The compressive strength, elastic modulus, Poisson’s ratio and tensile strength of shale was determined by a YAW-300D microcomputer controlled compression and bending tester, WAW-600F microcomputer controlled electro-hydraulic servo rock testing machine and YAW-1000D microcomputer controlled compression shear testing machine (Jinan Xinshijin Test Machine Co., Ltd., China). The compressive strength was tested according to methods for determining the physical and mechanical properties of coal and rock-Part 7: methods for determining the uniaxial compressive strength and counting softening coefficient (GB/T 23561.7-2009). Elastic modulus and Poisson’s ratio was determined according to methods for determining the physical and mechanical properties of coal and rock-Part 8: methods for determining the deformation parameters of coal and rock (GB/T 23561.8-2009). Refer to methods for determining the physical and mechanical properties of coal and rock-Part 10: methods for determining tensile strength of coal and rock (GB/T 23561.10-2010).

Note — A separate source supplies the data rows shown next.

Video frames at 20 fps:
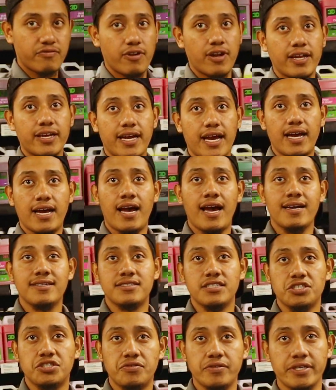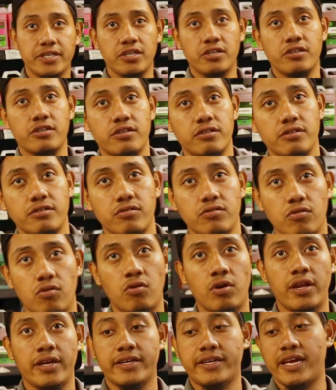for like acid trigger
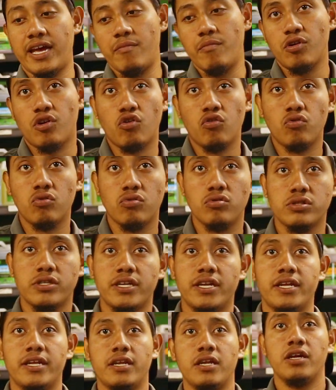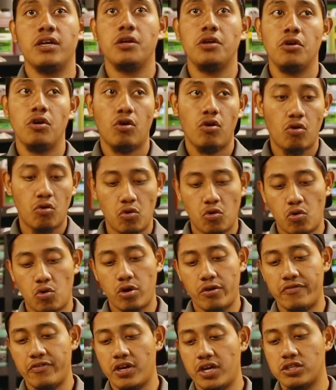or like chemicals, and then, oh,
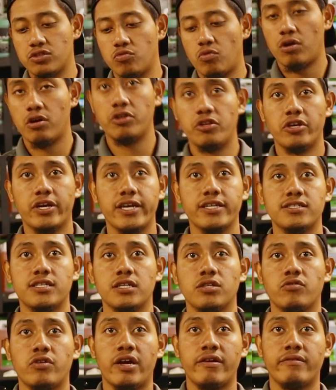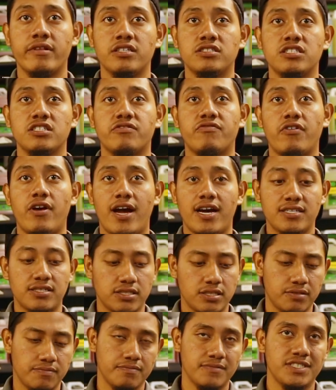if you guys want, you guys can grab this just for
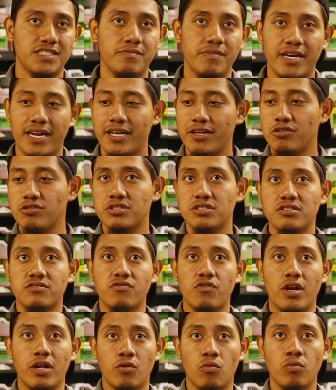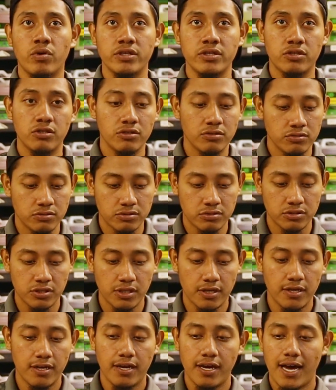acid. Man, I use this for like windows,
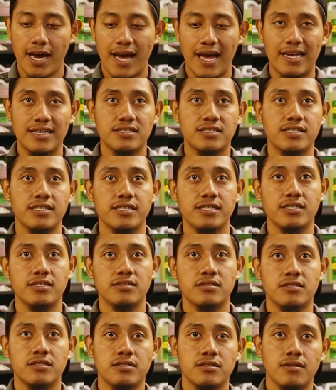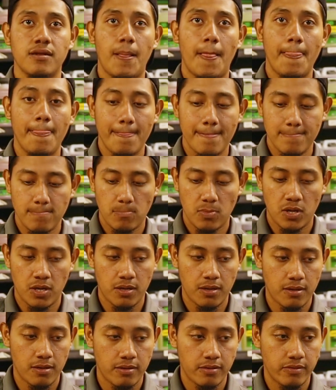acids,
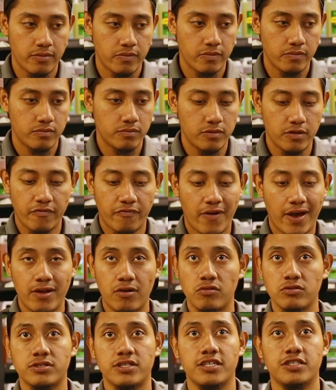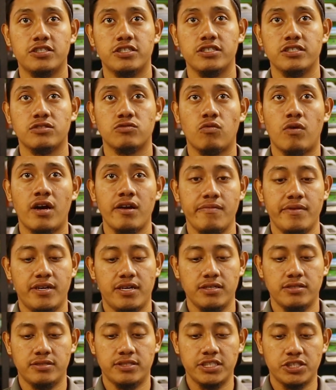final touches. Why?
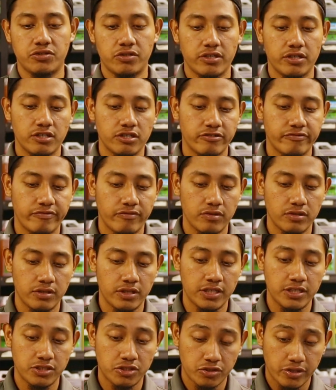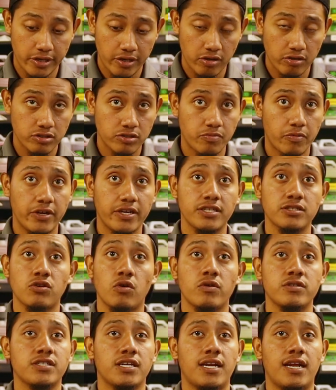Because this trigger spray is
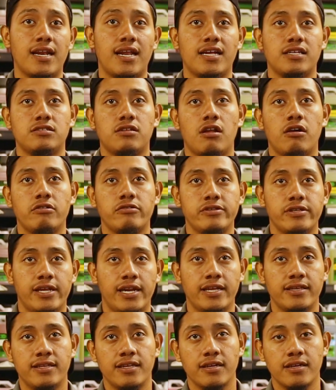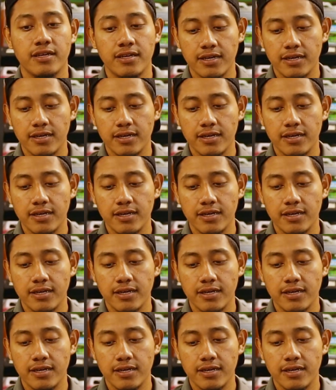always gonna last longer than anything.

The determination of total organic carbon in coal seams and shale was based on the specification for determination of total organic carbon in sedimentary rock (GB/T18602-2012), using CS230 carbon sulfur analyzer (LECO, United States). The sample was ground until the particle size was less than 0.2 mm. An analytical balance with an accuracy of 0.1 mg was used to weigh 1 g of the sample. The inorganic carbon in the sample was removed with dilute hydrochloric acid, and the sample was burned under a high-temperature oxygen flow to convert the total organic carbon into carbon dioxide. The content of total organic carbon was determined by infrared detection.

The shale kerogen macerals were determined in the laboratory of Guizhou coalfield geology bureau using a axio scope. A1 microscope (Carl Zeiss, Germany). According to method of identification microscopically the macerals of kerogen and indivision the kerogen type by transmitted-light and fluorescence (SY/T 5125-2014), each maceral was identified according to optical characteristics under transmitted light and emission fluorescence, and the contents of the sapropel group, chitin group, vitrinite group and inertinite group were obtained. The type index (TI) was calculated, and the types of kerogen were classified.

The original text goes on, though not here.